There are also certain AI uses which are classed as high-risk due to their potential to cause significant harm. The key takeaway here is that high-risk uses of AI are subject to stricter requirements which impose additional obligations such as maintaining detailed technical documentation, ensuring human oversight and implementing risk-mitigation systems. Businesses should assess their use of AI and consider whether they need to comply with these additional obligations as this could result in higher compliance and operational costs.
3. AI Governance
A company may use AI in a variety of ways, such uses falling into different risk-based categories under the AI Act. Therefore, a ‘one size fits all’ AI governance strategy may not be appropriate. When structuring an AI governance team, businesses should consider including individuals from a range of existing teams to ensure that the requirements of the AI Act can be fully met. For example, although certain requirements will be familiar to privacy teams (e.g. risk and impact assessments), when it comes to AI there is a level of technical knowledge needed relating to testing and monitoring of systems, oversight and transparency requirements. A wide range of technical knowledge and skills across AI, privacy and security is therefore the best approach for comprehensive governance strategy.
4. Interplay with wider regulatory landscape
The AI Act will not exist in a vacuum and is not the beginning and end for AI governance.
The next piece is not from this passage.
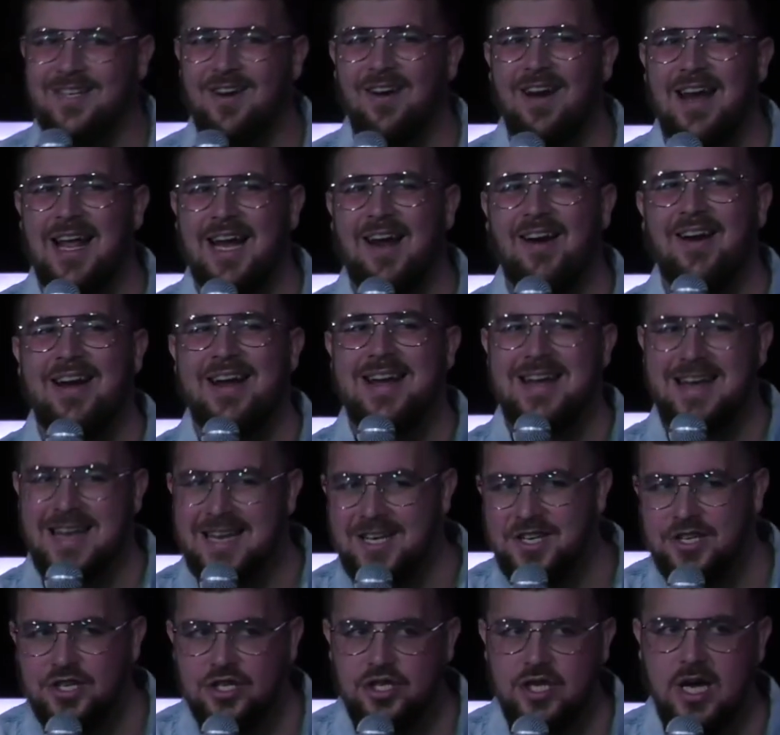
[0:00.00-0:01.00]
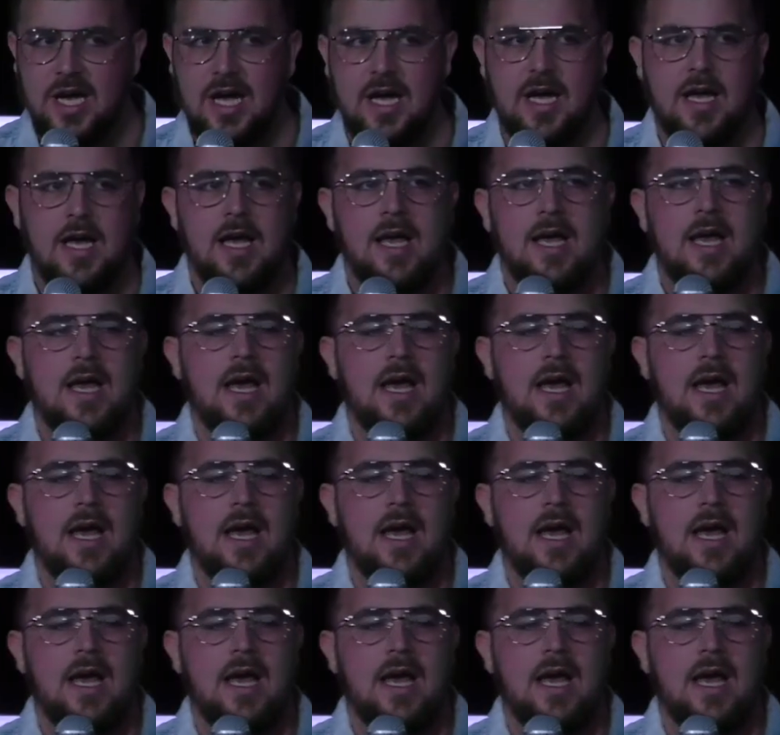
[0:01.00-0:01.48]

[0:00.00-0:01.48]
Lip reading: They're like our ninja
It must be read alongside other laws in the regulatory landscape e.g. GDPR. The interplay with privacy is clear, given that data is at the heart of AI systems. This inextricable link is demonstrated by, for example, the provisions in the GDPR on automated decision-making. Earlier this month we saw the first judgment where the CJEU interpreted Article 22 GDPR when deciding what constitutes ‘automated decision-making’ (C-634/21 SCHUFA Holding (Scoring)).
There is also proposal for further regulation which was put forward around the same time as the AI Act – the AI Liability Directive and Updated Product Liability Directive, which are essentially revisions to long-standing EU products rules, will make it easier for individuals in the EU who are harmed by AI systems to seek compensation.
5. Enforcement
Fines for non-compliant entities could reach 7% of global turnover (capped at €35 million). This is higher than under the EU GDPR which currently stands at 4% of global turnover or €20 million. Businesses should take into account the potential for this significantly higher financial risk than they may have been used to under GDPR.[1]
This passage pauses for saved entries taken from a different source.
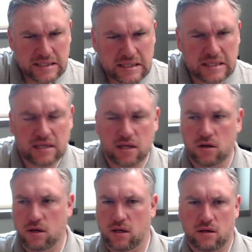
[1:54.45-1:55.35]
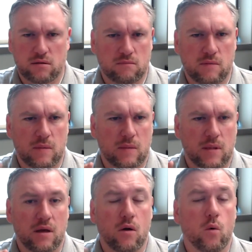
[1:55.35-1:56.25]
students are missing, what they
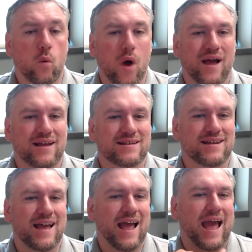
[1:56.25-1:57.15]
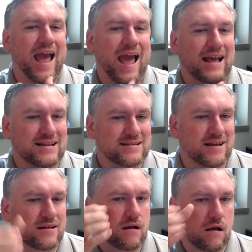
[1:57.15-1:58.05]
need, what
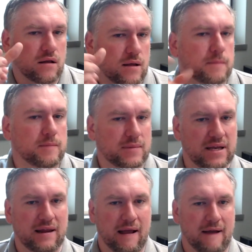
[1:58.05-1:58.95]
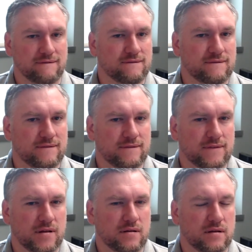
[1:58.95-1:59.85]
access
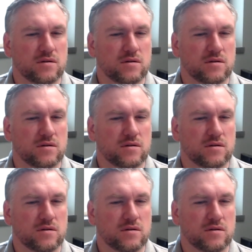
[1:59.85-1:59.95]
concepts they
At a national level, the specifics of enforcement are generally still unknown, although some member states have already started to designate roles for certain regulators in the AI enforcement space. For example, Spain was the first to assign a standalone AI governance regulator[2]. However, given the cross-dimensional nature of AI, it may be the case that some member states designate several existing regulators to take the lead on AI enforcement.
At an EU level, the AI Act will set up a new AI Office to coordinate compliance, implementation, and enforcement. It will be the first body globally to enforce binding rules on AI.
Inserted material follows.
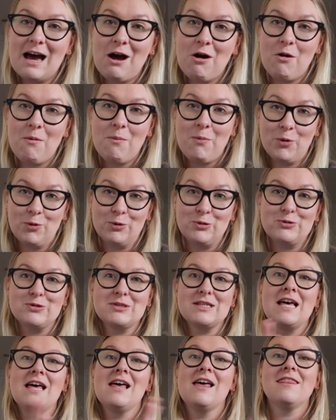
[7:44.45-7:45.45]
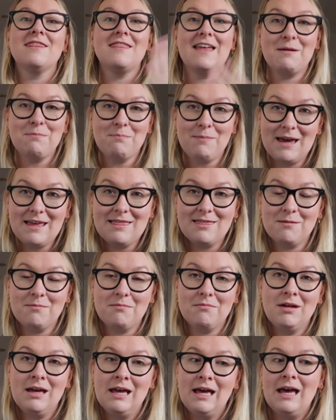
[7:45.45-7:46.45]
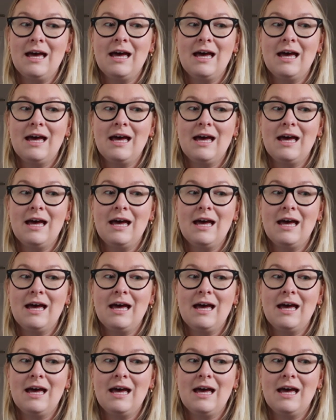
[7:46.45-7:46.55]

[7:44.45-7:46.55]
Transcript: our balls, then bake them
Businesses should also be aware that individuals will have a right to file complaints about AI systems and to receive explanations about decisions based on high-risk AI systems that impact their rights.
Next steps and date
We still need to wait for the finalised text of the AI Act to know the specifics of what has been agreed at a technical level. This is expected to be published in late January or early February 2024, noting that the Parliament would need to adopt the text before the current session ends and also considering the elections which will be held in early June.
The AI Act then needs formal approval by the Parliament and the Council and will enter into force 20 days after its publication in the Official Journal.
The AI Act will then become applicable two years after its entry into force, with the exception of provisions on prohibitions which will apply after six months and the rules on general purpose and high-risk AI which will apply after 12 months.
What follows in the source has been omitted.